- Opening Delimiter -

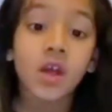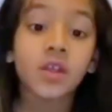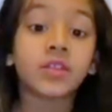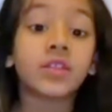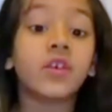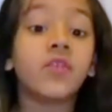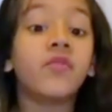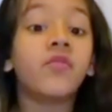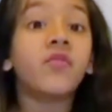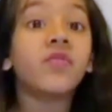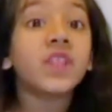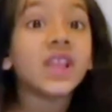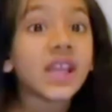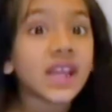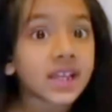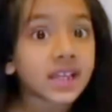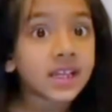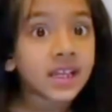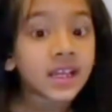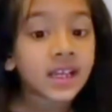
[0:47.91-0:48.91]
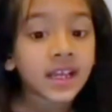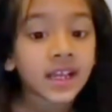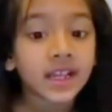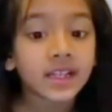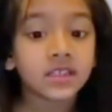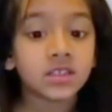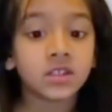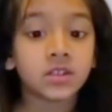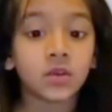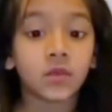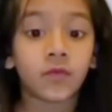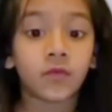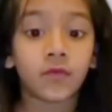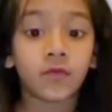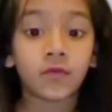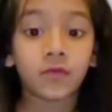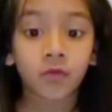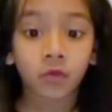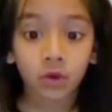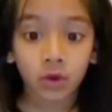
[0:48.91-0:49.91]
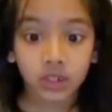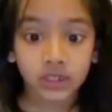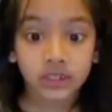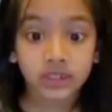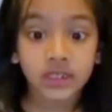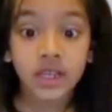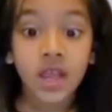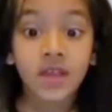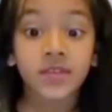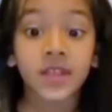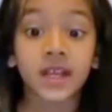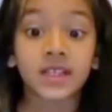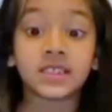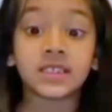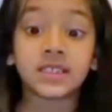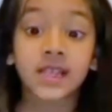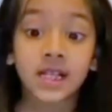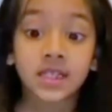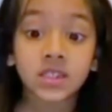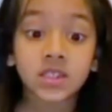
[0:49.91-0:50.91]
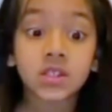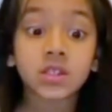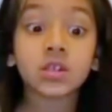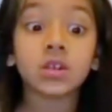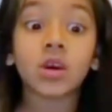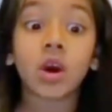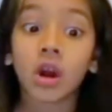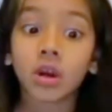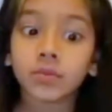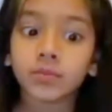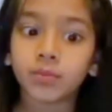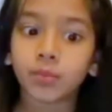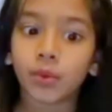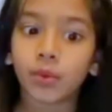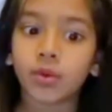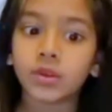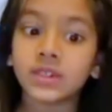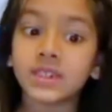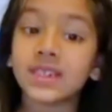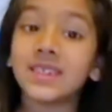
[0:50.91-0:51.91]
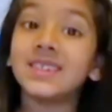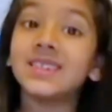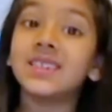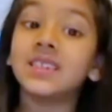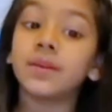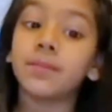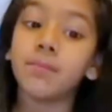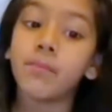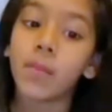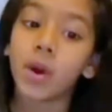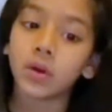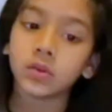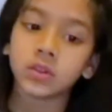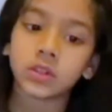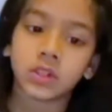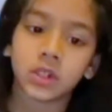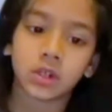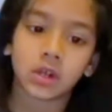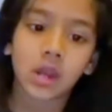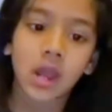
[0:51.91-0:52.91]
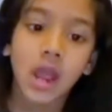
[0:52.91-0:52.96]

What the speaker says: The flick is the force that sends the cardboard into motion,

- Closing Delimiter -

Reproduce exactly and only the lines from the one with "[0:49.91-0:50.91]" through the last entry, both included, excluding every picture.

## Task answer:
[0:49.91-0:50.91]
[0:50.91-0:51.91]
[0:51.91-0:52.91]
[0:52.91-0:52.96]

What the speaker says: The flick is the force that sends the cardboard into motion,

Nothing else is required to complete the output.